Problem requirements -
Your reply should hold every record exactly as given, with no pictures in it.

Record set -
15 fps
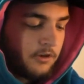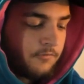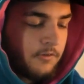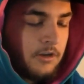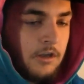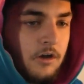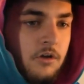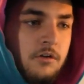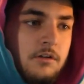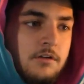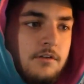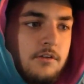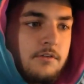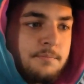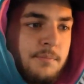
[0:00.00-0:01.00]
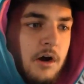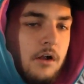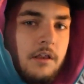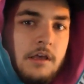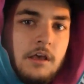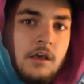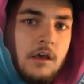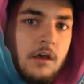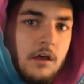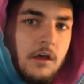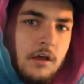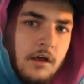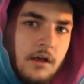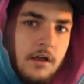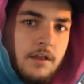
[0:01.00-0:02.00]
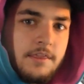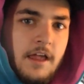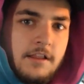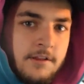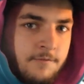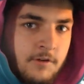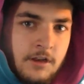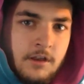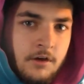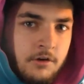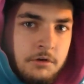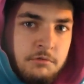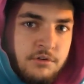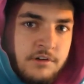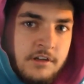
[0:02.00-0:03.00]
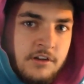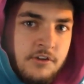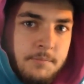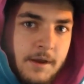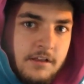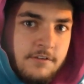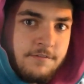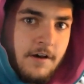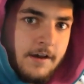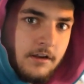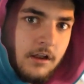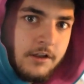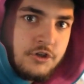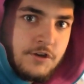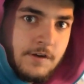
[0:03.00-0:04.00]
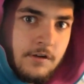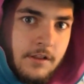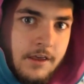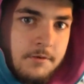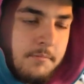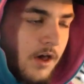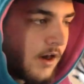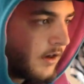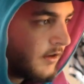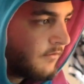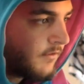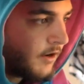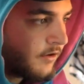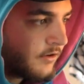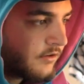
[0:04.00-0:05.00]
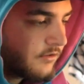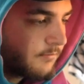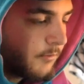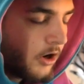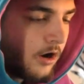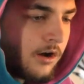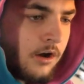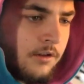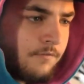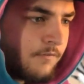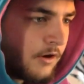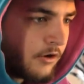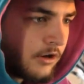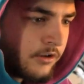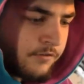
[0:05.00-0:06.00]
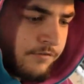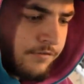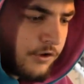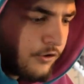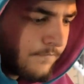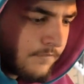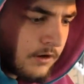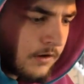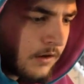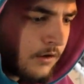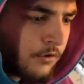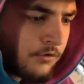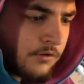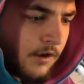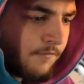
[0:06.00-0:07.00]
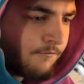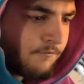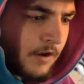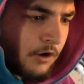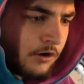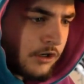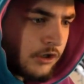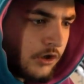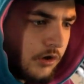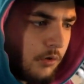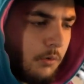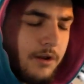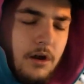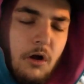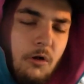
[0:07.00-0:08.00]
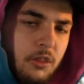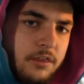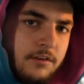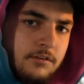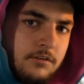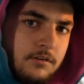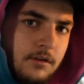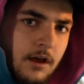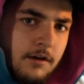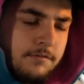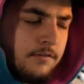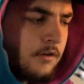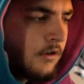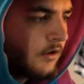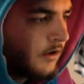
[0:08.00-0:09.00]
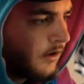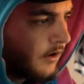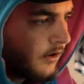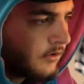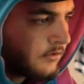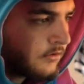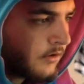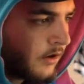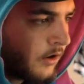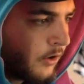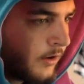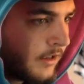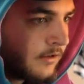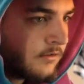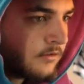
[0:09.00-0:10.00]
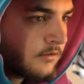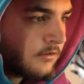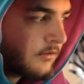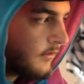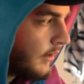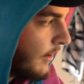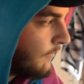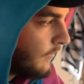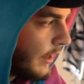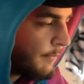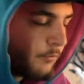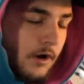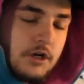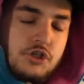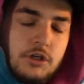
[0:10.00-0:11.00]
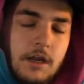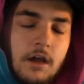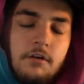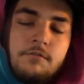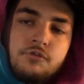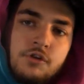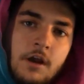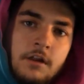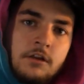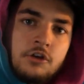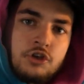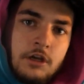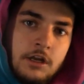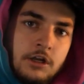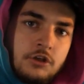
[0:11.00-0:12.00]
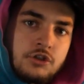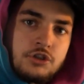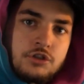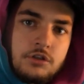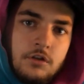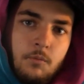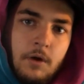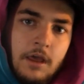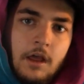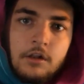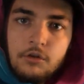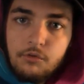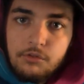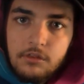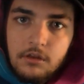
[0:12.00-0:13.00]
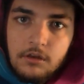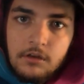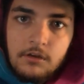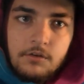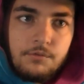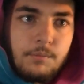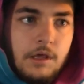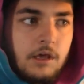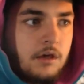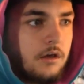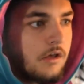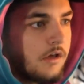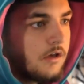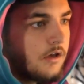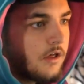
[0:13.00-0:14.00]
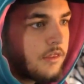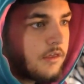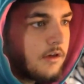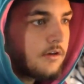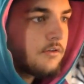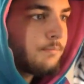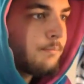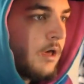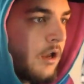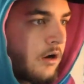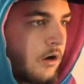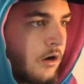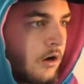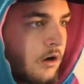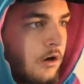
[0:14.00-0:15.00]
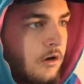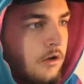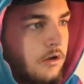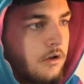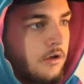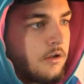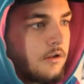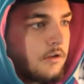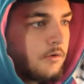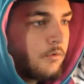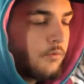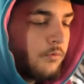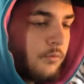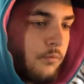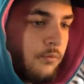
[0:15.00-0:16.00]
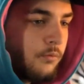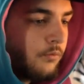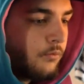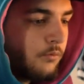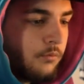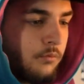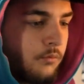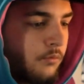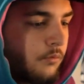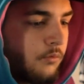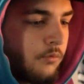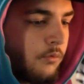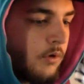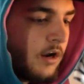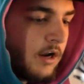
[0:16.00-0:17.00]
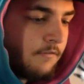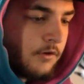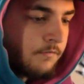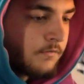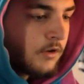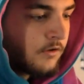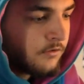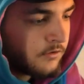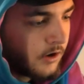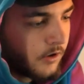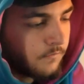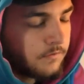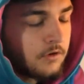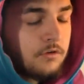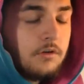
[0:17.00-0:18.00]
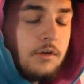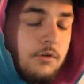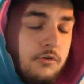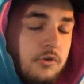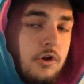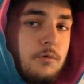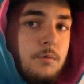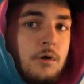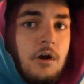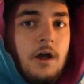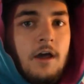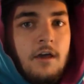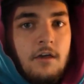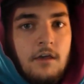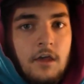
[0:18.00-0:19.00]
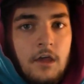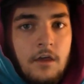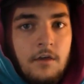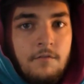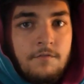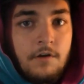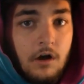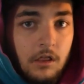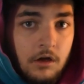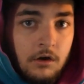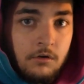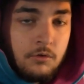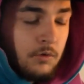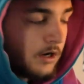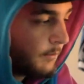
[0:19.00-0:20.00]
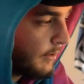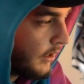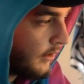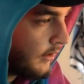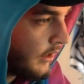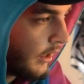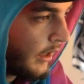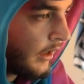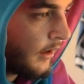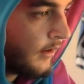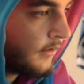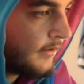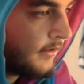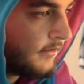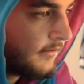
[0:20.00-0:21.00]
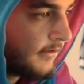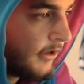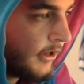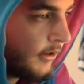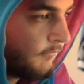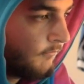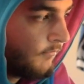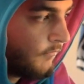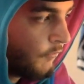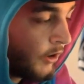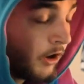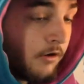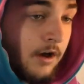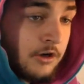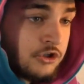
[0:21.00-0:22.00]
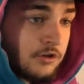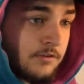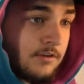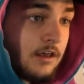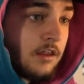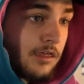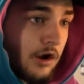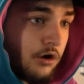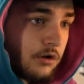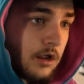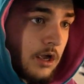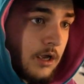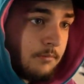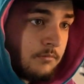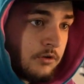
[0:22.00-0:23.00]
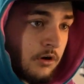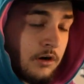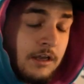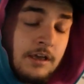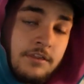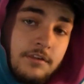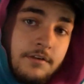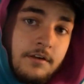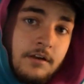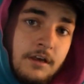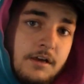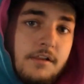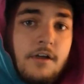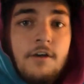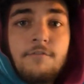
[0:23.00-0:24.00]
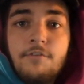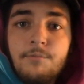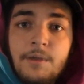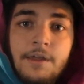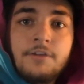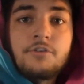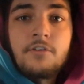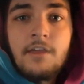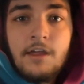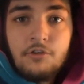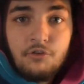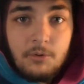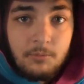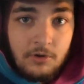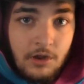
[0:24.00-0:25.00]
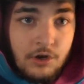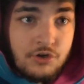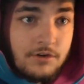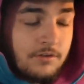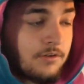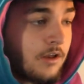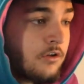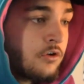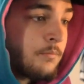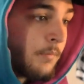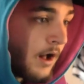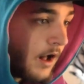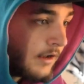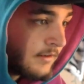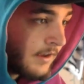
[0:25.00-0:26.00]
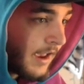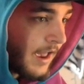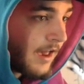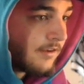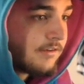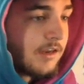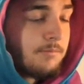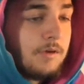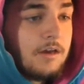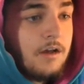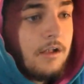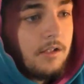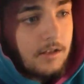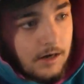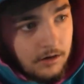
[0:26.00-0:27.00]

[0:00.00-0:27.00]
I'm doing a voiceover here because the mic I used to record this audio got a little funky and it doesn't sound great. I realize now that my microphone that I'm recording this with was actually not plugged in during the time of this recording. So I'm just letting you know that the recording audio in this video might not be the best. So just forgive me for that.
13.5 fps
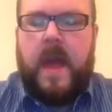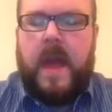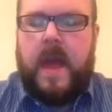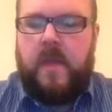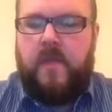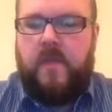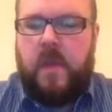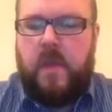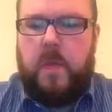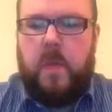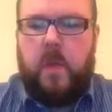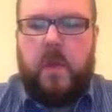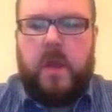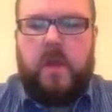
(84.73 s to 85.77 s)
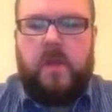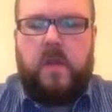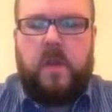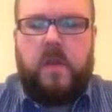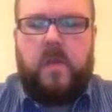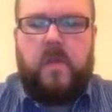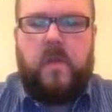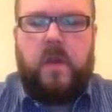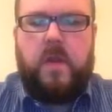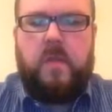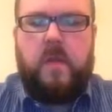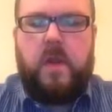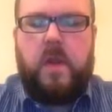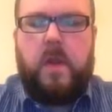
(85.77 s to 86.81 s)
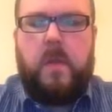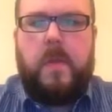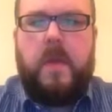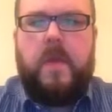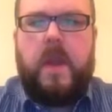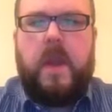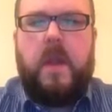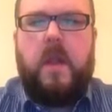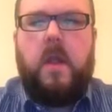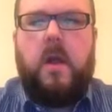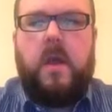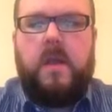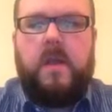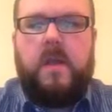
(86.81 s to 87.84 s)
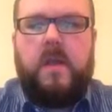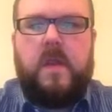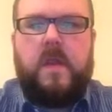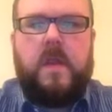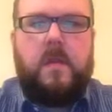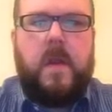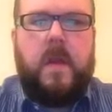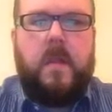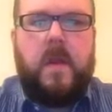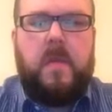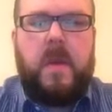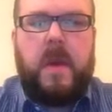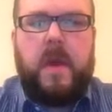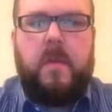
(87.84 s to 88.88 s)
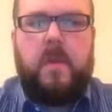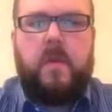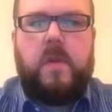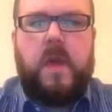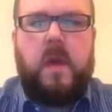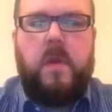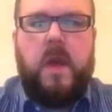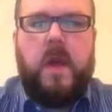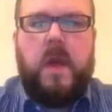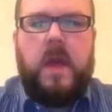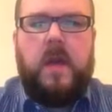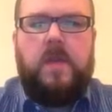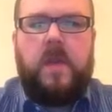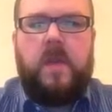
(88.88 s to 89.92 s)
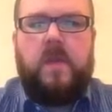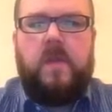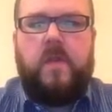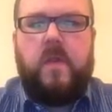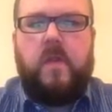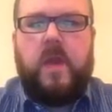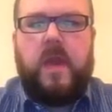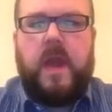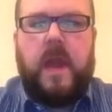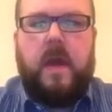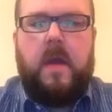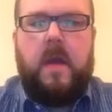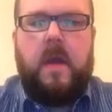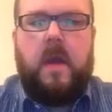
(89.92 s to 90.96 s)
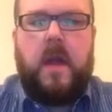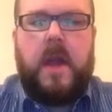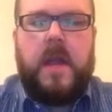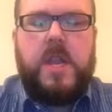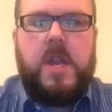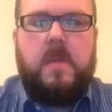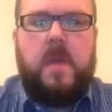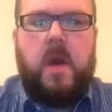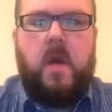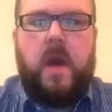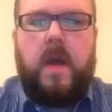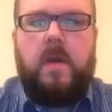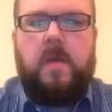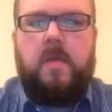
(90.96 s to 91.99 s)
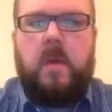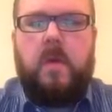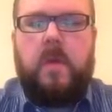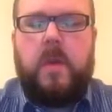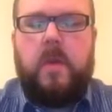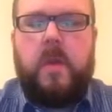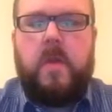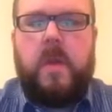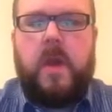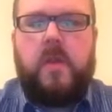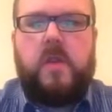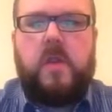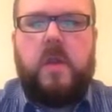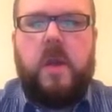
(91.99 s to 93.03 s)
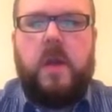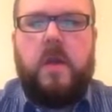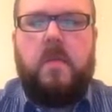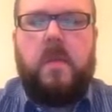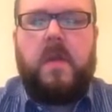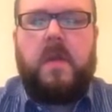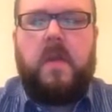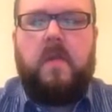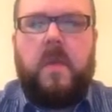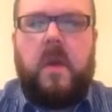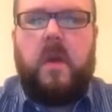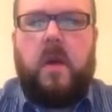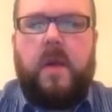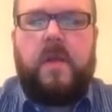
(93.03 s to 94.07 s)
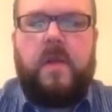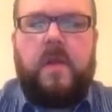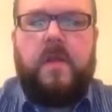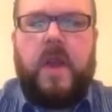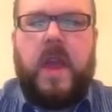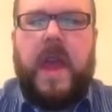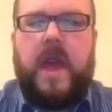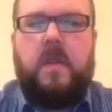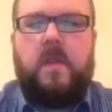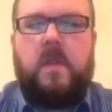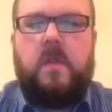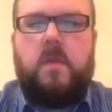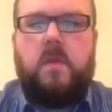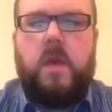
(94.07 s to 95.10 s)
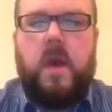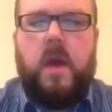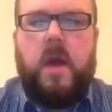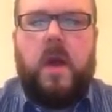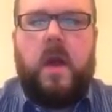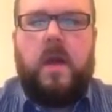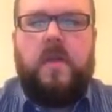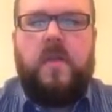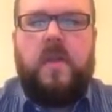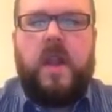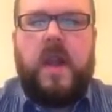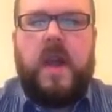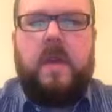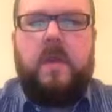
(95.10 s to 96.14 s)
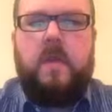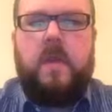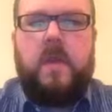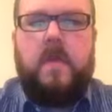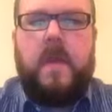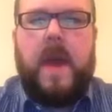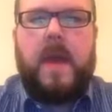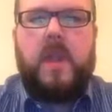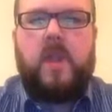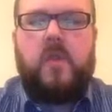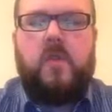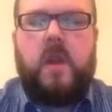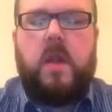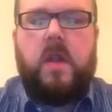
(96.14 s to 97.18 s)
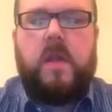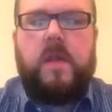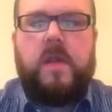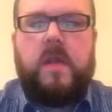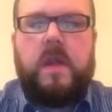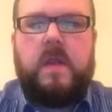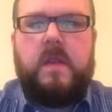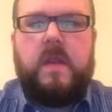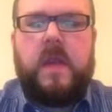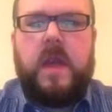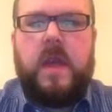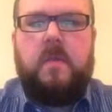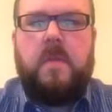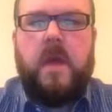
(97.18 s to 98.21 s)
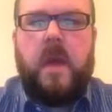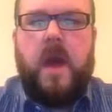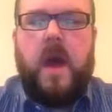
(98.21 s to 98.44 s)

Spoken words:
And the fifth point is you must provide them with a copy of any licences that may be applicable. So if you're renting out an HMO, a house of multiple occupation, you must give them a licence. If you're council, if you're in an area with a mandatory licensing scheme,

Answer -
15 fps
[0:00.00-0:01.00]
[0:01.00-0:02.00]
[0:02.00-0:03.00]
[0:03.00-0:04.00]
[0:04.00-0:05.00]
[0:05.00-0:06.00]
[0:06.00-0:07.00]
[0:07.00-0:08.00]
[0:08.00-0:09.00]
[0:09.00-0:10.00]
[0:10.00-0:11.00]
[0:11.00-0:12.00]
[0:12.00-0:13.00]
[0:13.00-0:14.00]
[0:14.00-0:15.00]
[0:15.00-0:16.00]
[0:16.00-0:17.00]
[0:17.00-0:18.00]
[0:18.00-0:19.00]
[0:19.00-0:20.00]
[0:20.00-0:21.00]
[0:21.00-0:22.00]
[0:22.00-0:23.00]
[0:23.00-0:24.00]
[0:24.00-0:25.00]
[0:25.00-0:26.00]
[0:26.00-0:27.00]

[0:00.00-0:27.00]
I'm doing a voiceover here because the mic I used to record this audio got a little funky and it doesn't sound great. I realize now that my microphone that I'm recording this with was actually not plugged in during the time of this recording. So I'm just letting you know that the recording audio in this video might not be the best. So just forgive me for that.
13.5 fps
(84.73 s to 85.77 s)
(85.77 s to 86.81 s)
(86.81 s to 87.84 s)
(87.84 s to 88.88 s)
(88.88 s to 89.92 s)
(89.92 s to 90.96 s)
(90.96 s to 91.99 s)
(91.99 s to 93.03 s)
(93.03 s to 94.07 s)
(94.07 s to 95.10 s)
(95.10 s to 96.14 s)
(96.14 s to 97.18 s)
(97.18 s to 98.21 s)
(98.21 s to 98.44 s)

Spoken words:
And the fifth point is you must provide them with a copy of any licences that may be applicable. So if you're renting out an HMO, a house of multiple occupation, you must give them a licence. If you're council, if you're in an area with a mandatory licensing scheme,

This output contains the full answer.